Family members of those killed in Germanwings plane crash arrive at Barcelona's El Prat airport March 24, 2015. Lufthansa's budget carrier Germanwings confirmed its flight 4U9525 from Barcelona to Duesseldorf crashed in the French Alps. It said on its Twitter feed that 144 passengers and six crew members were on board the Airbus A320 aircraft.    REUTERS

"I want to express all our solidarity to the families affected by this tragedy," Hollande told reporters.

The plane was travelling from the Spanish coastal city of Barcelona to the German city of Duesseldorf when it went down in the ski resort area of Barcelonnette.

A witness who was skiing near the crash site told a French television channel he ‘heard an enormous noise’ around the time of the disaster.

A French police helicopter despatched to the site of the crash reported spotting debris in a mountain range known as ‘Les Trois Eveches,’ which reaches 1,400 metres in altitude.

The government said ‘major rescue efforts’ had been mobilised, but accessing the remote region would present severe challenges.

"The zone is snow-bound and inaccessible to vehicles, but could be overflown by helicopters," said Vidalies.

The plane belonged to Germanwings, a low-cost affiliate of German airline Lufthansa based in Cologne which until now had no record of fatal accidents.

France's leading air traffic controller union SNCTA has called off a strike planned from Wednesday to Friday.

"We are suspending our planned strike as a result of the emotions created in the control rooms by the crash, particularly in Aix-en-Provence," the union's spokesman Roger Rousseau told AFP.

Lufthansa chief executive Carsten Spohr said on twitter the airline had no immediate details on the crash, describing it as a "dark day."

"My deepest sympathy goes to the families and friends of our passengers and crew on 4U 9525. If our fears are confirmed, this is a dark day for Lufthansa. We hope to find survivors."

Hollande spoke briefly by phone with German Chancellor Angela Merkel and expressed solidarity with Germany.

Crisis cell

Interior Minister Bernard Cazeneuve immediately headed to the scene while Prime Minister Manuel Valls said he had called an inter-ministerial crisis cell.

"We don't know the reasons for the crash, we clearly fear that the 150 passengers and personnel have been killed considering the circumstances of the crash," said Valls.

"All is being done to understand what happened and to help the families of the victims," he said.

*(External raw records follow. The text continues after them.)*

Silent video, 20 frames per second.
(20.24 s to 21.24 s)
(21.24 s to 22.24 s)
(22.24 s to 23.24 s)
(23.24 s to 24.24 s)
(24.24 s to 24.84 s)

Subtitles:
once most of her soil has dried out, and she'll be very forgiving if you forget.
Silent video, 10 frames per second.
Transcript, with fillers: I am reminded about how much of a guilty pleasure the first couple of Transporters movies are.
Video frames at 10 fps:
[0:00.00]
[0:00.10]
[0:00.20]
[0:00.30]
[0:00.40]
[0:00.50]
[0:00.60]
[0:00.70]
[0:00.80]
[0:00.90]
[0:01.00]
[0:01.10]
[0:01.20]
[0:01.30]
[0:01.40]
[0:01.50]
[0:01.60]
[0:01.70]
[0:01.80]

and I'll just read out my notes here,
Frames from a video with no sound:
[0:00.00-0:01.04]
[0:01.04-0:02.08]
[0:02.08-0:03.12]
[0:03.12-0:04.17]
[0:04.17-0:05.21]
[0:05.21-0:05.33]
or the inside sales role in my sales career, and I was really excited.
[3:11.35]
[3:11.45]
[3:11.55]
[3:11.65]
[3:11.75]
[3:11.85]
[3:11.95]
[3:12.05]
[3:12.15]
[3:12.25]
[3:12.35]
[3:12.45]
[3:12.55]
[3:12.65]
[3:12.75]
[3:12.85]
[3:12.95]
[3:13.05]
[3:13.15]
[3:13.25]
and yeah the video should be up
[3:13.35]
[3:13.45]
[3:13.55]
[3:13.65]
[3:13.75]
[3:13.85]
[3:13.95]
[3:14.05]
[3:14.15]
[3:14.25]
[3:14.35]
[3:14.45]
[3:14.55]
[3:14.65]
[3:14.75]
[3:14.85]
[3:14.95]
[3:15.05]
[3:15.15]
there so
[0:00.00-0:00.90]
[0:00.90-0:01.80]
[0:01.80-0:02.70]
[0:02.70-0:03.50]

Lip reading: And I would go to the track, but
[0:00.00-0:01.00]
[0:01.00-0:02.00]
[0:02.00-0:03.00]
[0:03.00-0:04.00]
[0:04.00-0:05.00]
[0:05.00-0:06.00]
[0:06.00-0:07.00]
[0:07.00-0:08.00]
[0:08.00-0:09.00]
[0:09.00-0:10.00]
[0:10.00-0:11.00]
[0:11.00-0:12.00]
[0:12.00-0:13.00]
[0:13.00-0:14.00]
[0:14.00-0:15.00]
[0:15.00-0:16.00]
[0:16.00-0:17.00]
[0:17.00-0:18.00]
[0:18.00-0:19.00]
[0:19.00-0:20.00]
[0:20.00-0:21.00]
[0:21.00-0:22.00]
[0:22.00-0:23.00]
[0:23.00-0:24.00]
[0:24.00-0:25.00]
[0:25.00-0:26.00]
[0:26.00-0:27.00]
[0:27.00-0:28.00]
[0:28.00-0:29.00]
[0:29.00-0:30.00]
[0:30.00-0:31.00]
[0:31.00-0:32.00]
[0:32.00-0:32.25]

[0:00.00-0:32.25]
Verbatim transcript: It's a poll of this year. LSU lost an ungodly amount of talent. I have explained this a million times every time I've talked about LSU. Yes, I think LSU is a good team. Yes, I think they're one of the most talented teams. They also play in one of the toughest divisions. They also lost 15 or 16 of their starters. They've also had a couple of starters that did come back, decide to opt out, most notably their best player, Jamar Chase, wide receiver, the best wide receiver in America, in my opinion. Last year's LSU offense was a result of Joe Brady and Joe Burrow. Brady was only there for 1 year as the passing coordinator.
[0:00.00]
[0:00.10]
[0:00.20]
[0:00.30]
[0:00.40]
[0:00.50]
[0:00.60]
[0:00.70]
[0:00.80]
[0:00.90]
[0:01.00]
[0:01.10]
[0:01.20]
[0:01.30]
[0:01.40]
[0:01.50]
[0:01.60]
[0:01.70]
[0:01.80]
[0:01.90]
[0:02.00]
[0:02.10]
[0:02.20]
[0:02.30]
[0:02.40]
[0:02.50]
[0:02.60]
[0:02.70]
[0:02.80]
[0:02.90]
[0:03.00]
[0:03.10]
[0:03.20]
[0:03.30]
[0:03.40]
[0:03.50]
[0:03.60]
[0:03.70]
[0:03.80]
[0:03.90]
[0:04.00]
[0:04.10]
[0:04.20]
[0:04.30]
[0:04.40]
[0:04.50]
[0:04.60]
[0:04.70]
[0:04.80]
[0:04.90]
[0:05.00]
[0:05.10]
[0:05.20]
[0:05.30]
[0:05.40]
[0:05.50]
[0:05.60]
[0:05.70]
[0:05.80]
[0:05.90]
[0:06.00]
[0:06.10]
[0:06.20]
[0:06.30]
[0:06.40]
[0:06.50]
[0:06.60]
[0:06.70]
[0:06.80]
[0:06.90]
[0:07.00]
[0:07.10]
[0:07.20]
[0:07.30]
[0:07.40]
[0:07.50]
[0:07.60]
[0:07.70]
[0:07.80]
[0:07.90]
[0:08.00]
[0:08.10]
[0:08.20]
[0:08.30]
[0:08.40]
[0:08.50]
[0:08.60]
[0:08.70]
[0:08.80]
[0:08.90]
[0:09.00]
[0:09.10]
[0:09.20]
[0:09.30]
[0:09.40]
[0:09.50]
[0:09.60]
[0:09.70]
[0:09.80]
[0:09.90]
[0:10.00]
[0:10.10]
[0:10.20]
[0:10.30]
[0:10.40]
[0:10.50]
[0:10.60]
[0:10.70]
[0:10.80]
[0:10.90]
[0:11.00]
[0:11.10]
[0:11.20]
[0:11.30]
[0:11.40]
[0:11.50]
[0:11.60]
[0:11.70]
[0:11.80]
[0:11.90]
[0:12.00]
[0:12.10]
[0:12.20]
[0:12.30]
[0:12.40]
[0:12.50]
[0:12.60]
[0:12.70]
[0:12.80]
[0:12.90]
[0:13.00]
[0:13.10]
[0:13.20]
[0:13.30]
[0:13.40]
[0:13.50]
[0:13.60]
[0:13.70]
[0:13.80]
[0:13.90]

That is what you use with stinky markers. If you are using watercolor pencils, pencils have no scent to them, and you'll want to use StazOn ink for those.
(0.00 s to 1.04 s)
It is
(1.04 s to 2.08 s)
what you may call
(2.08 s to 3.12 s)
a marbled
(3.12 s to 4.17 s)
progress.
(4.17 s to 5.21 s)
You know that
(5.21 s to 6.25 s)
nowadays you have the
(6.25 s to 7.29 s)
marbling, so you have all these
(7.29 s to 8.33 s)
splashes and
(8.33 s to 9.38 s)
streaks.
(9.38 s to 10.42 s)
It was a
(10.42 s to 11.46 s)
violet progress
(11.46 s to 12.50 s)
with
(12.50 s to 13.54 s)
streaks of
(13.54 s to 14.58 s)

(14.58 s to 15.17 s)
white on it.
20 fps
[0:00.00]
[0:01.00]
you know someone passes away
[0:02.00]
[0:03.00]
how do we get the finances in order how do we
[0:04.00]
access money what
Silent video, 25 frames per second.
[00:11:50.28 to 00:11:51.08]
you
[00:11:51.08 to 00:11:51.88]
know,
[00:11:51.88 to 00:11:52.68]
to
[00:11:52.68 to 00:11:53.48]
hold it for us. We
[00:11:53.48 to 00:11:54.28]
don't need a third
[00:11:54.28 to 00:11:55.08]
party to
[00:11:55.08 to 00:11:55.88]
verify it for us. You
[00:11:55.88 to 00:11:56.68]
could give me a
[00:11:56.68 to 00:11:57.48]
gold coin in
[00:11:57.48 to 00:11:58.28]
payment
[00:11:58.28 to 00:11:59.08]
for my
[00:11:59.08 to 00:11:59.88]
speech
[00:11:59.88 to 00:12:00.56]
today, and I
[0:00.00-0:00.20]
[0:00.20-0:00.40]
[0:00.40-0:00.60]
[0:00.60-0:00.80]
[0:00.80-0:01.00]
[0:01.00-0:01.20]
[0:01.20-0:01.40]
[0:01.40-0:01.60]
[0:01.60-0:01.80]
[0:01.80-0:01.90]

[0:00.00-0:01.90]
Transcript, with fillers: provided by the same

Germanwings was due to hold a press conference at 1400 GMT but had no immediate comment on what caused the disaster, the worst in mainland France since a Turkish Airlines crash in 1974 that killed 346 people.

In 1981, a plane crashed on the island of Corsica with 180 people on board.

A spokesman for Airbus, the European aerospace giant, said it could not make any comment "for the moment".

"We have no information on the circumstances of the accident," the spokesman told AFP, adding that the company had opened a "crisis cell".

In July 2000, an Air France Concorde crashed shortly after take-off from Paris's Charles de Gaulle airport en route for New York, leaving 113 people, mainly Germans dead and eventually leading to the supersonic airliner being taken out of service.

The world's worst air disasters remain the March 27, 1977, collision of two Boeing 747s on the runway at Tenerife in the Canary Islands, killing 583 people, and the August 12, 1985 crash into a mountainside of a Boeing 747 belonging to Japan Airlines, killing 520 people.

France's leading air traffic controller union SNCTA called off a strike planned from Wednesday to Friday after news of the crash.

"We are suspending our planned strike as a result of the emotions created in the control rooms by the crash, particularly in Aix-en-Provence," the union's spokesman Roger Rousseau told AFP.

Lufthansa itself was hit by a four-day pilots' strike last week, although this did not affect Germanwings.